VEVEY, Switzerland (Reuters) - The world’s biggest food group, Nestle NESN.VX, expects fast-growing emerging markets to drive future growth, helped by new products aimed at aging populations in mature markets.
The maker of Nescafe coffee and Kitkat chocolate bar said, despite debt problems in southern Europe and budget cutbacks across the continent, it remains optimistic on growth and would stick to its annual worldwide “Nestle model” for 5 to 6 percent growth over time.
“The developed world has a few things to iron out but the worldwide growth is there thanks to the developing markets,” Nestle Chief Executive Paul Bulcke told Reuters in an interview at the group’s headquarters in Vevey on the northern shores of Lake Geneva in Switzerland.
He said forecasts for world growth of 3 to 4 percent this year were encouraging, and although western Europe was more depressed there was growth in certain categories such as medical nutrition for the elderly and home coffee systems like Nespresso and Dolce Gusto.
“I’m a born optimist, everybody says that. But you go for opportunities, there’s always opportunities. You can have a bit of turbulence here and there but I see opportunities,” he added.
Many analysts believe Nestle shares are undervalued due to uncertainty surrounding its 30 percent stake in L’Oreal (OREP.PA), the world’s biggest cosmetics group, where it has the rights to 87-year-old Liliane Bettencourt’s 31-percent stake, worth around $20 billion, if her family want to sell.
Bulcke, however, said there were no plans to change the “status quo” over its stake in Paris-based L’Oreal, which Nestle has held for over 30 years.
Nestle has plenty of firepower, with $28 billion from the sale of its stake in eyecare group Alcon ACL.N, but seems more focused on share buybacks, saying last week it had completed a 25 billion Swiss franc ($23.41 billion) program launched in August 2007 and is about to start a further 10 billion franc buyback.
Bulcke said the group would continue its policy of returning cash to shareholders by dividends and share buybacks, while investing in its business and making small bolt-on acquisitions.

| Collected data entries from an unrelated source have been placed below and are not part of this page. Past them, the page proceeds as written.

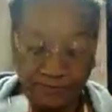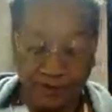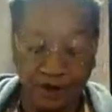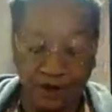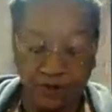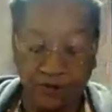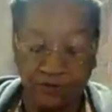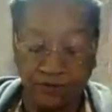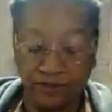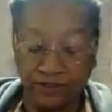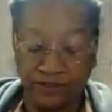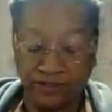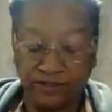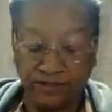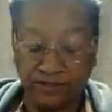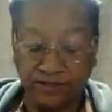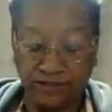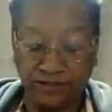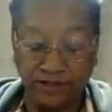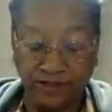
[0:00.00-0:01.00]
holding
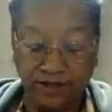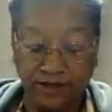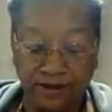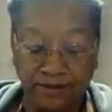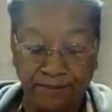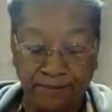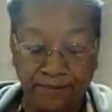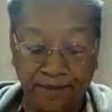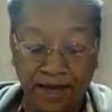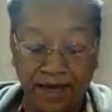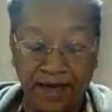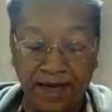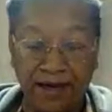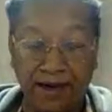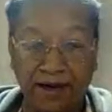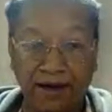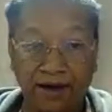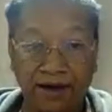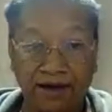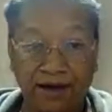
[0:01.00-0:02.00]

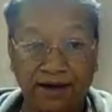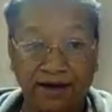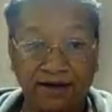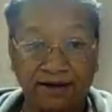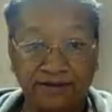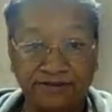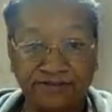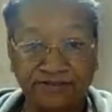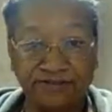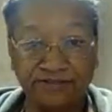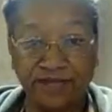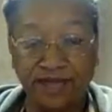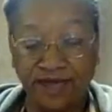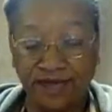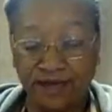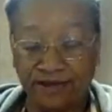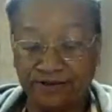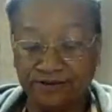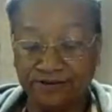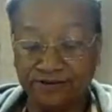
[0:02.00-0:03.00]
my
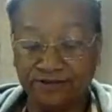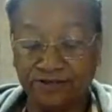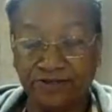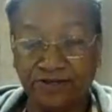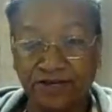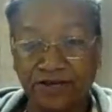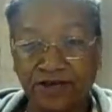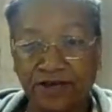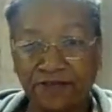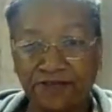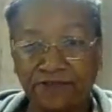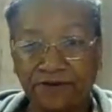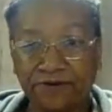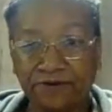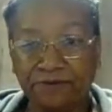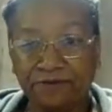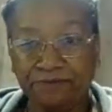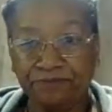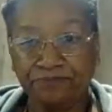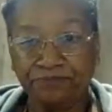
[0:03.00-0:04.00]
stacks
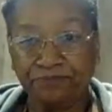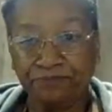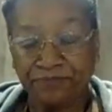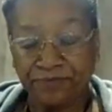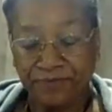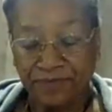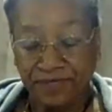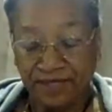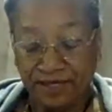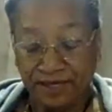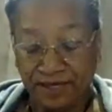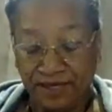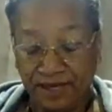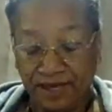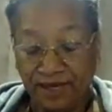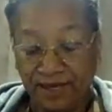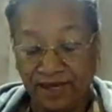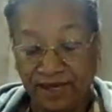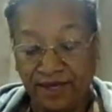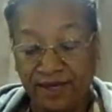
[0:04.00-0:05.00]
together,
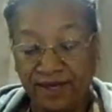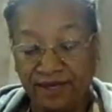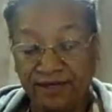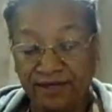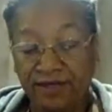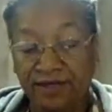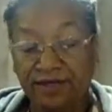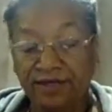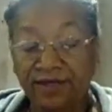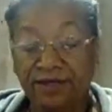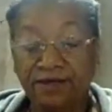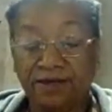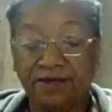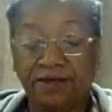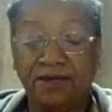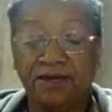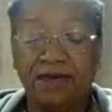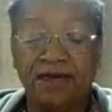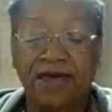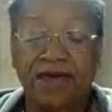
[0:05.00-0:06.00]
and
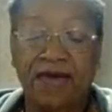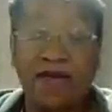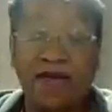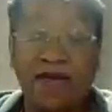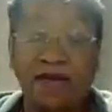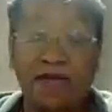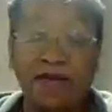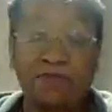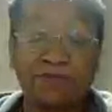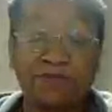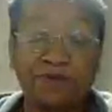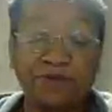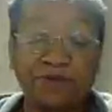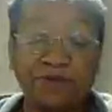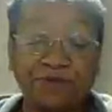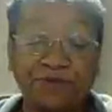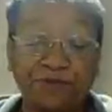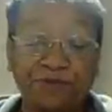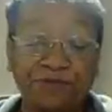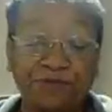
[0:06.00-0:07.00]
I have
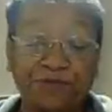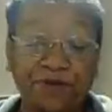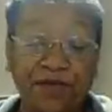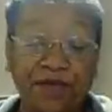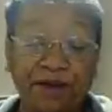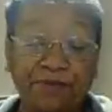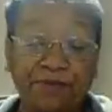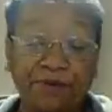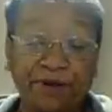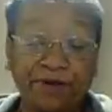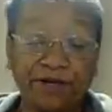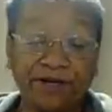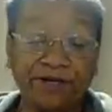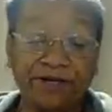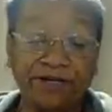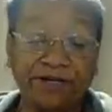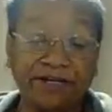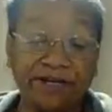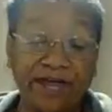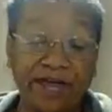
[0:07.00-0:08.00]
different fabric
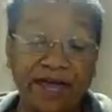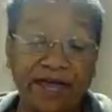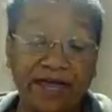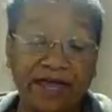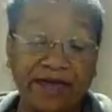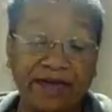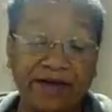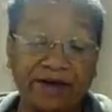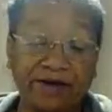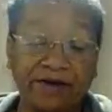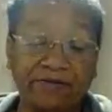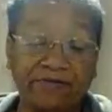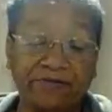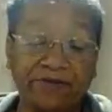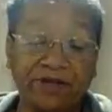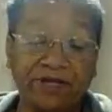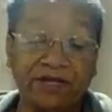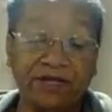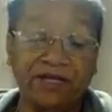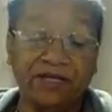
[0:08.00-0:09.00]
cut. I have
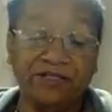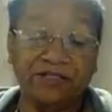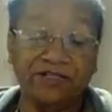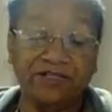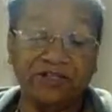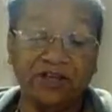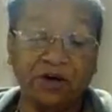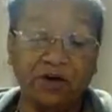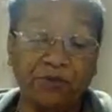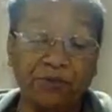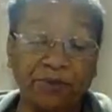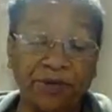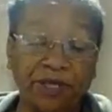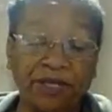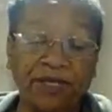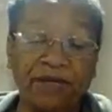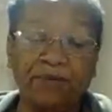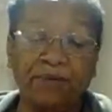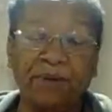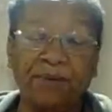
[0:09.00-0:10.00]
so
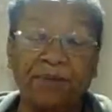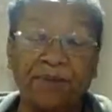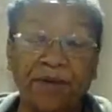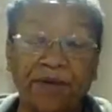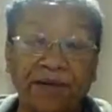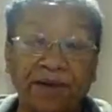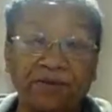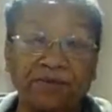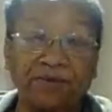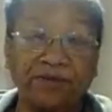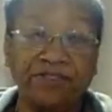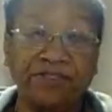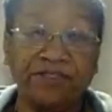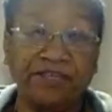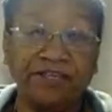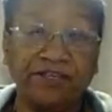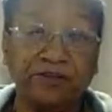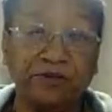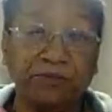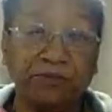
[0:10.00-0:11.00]
many I'm gonna make with
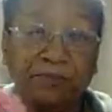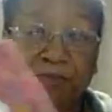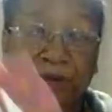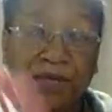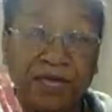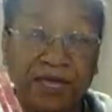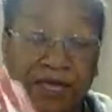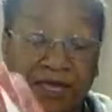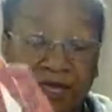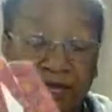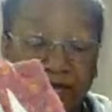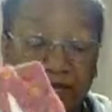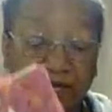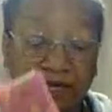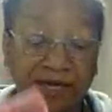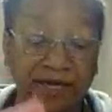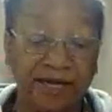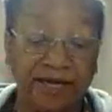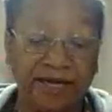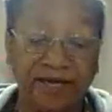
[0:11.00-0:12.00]
this pink,
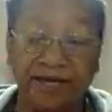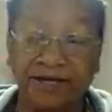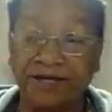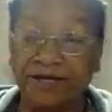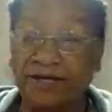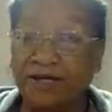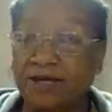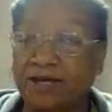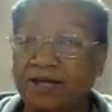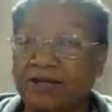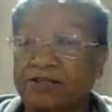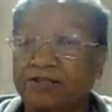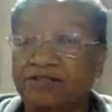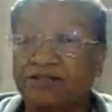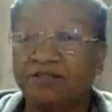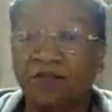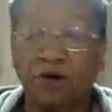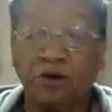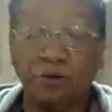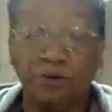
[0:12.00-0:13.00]
and
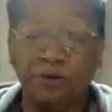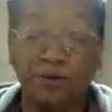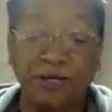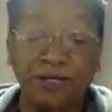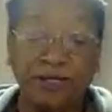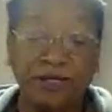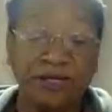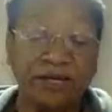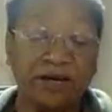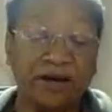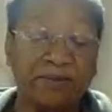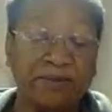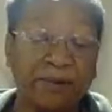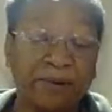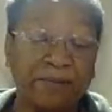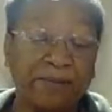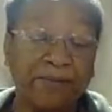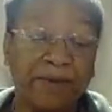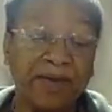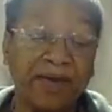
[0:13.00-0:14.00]
so many I'm
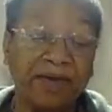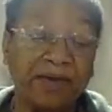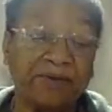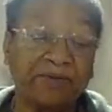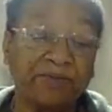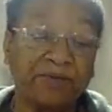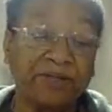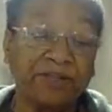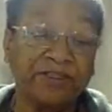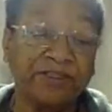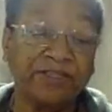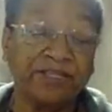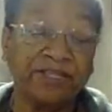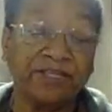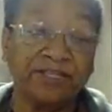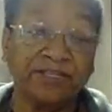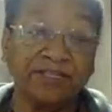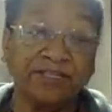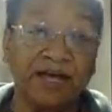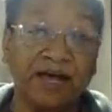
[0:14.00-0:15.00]
gonna make with
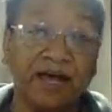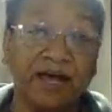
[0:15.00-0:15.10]
this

In April, the Perrier water and Buitoni sauces group beat forecasts with a 6.5 percent rise in underlying first-quarter sales, with core food and beverages growing 6.1 percent, boosted by surprisingly good growth in Western Europe.
The Swiss giant has stuck to its forecast to see higher growth in 2010 from its food and beverage business, compared with 3.9 percent growth in 2009, and for a rise in 2010 operating, or EBIT, margins in constant currency from 2009’s 14.6 percent.
Currently, analysts are looking for underlying or organic growth in 2010 of 5 percent or more, in line with the long-term Nestle model, but Bulcke is cautious as the group faces tough comparisons against a stronger last 3-4 months of 2009.
“Yes, we are cautious because we always are, we are a Swiss company. We are not doing speculation. I deliver,” he said.
Bulcke took over as CEO in April 2008 from Peter Brabeck, who has continued as chairman, and Bulcke, fluent in six languages, is also fluent in the no-nonsense Swiss way of business, with a focus on success, efficiency and consistency.
The 55-year old Belgian, who joined Nestle to see the world and stayed 31 years, has had stints in South America and Eastern Europe before heading up the Americas region and turning it into Nestle’s biggest and most profitable market.
He speaks from his office in the elegant resort town on the shore of Lake Geneva, an hour east of Geneva by train, where German pharmacist Henri Nestle invented his baby milk formula in 1867 and saved the life of a neighbor’s child, and since then the group has expanded to sell into every country in the world, including North Korea.
It is emerging markets like North Korea where Nestle is looking to expand sales, and Bulcke sees them making up 45 percent of group sales in ten years time from 35 percent now, as they are growing at twice the rate of developed markets.
He is positive on China after the nation broke the yuan’s two-year peg to the dollar and set the Chinese currency for likely appreciation, and sees good momentum in Latin America and stability in Africa.
Nestle shares trimmed early losses to close down 0.47 percent at 53.30 Swiss francs, while L’Oreal shares rose 0.77 percent to end at 83.54 euros.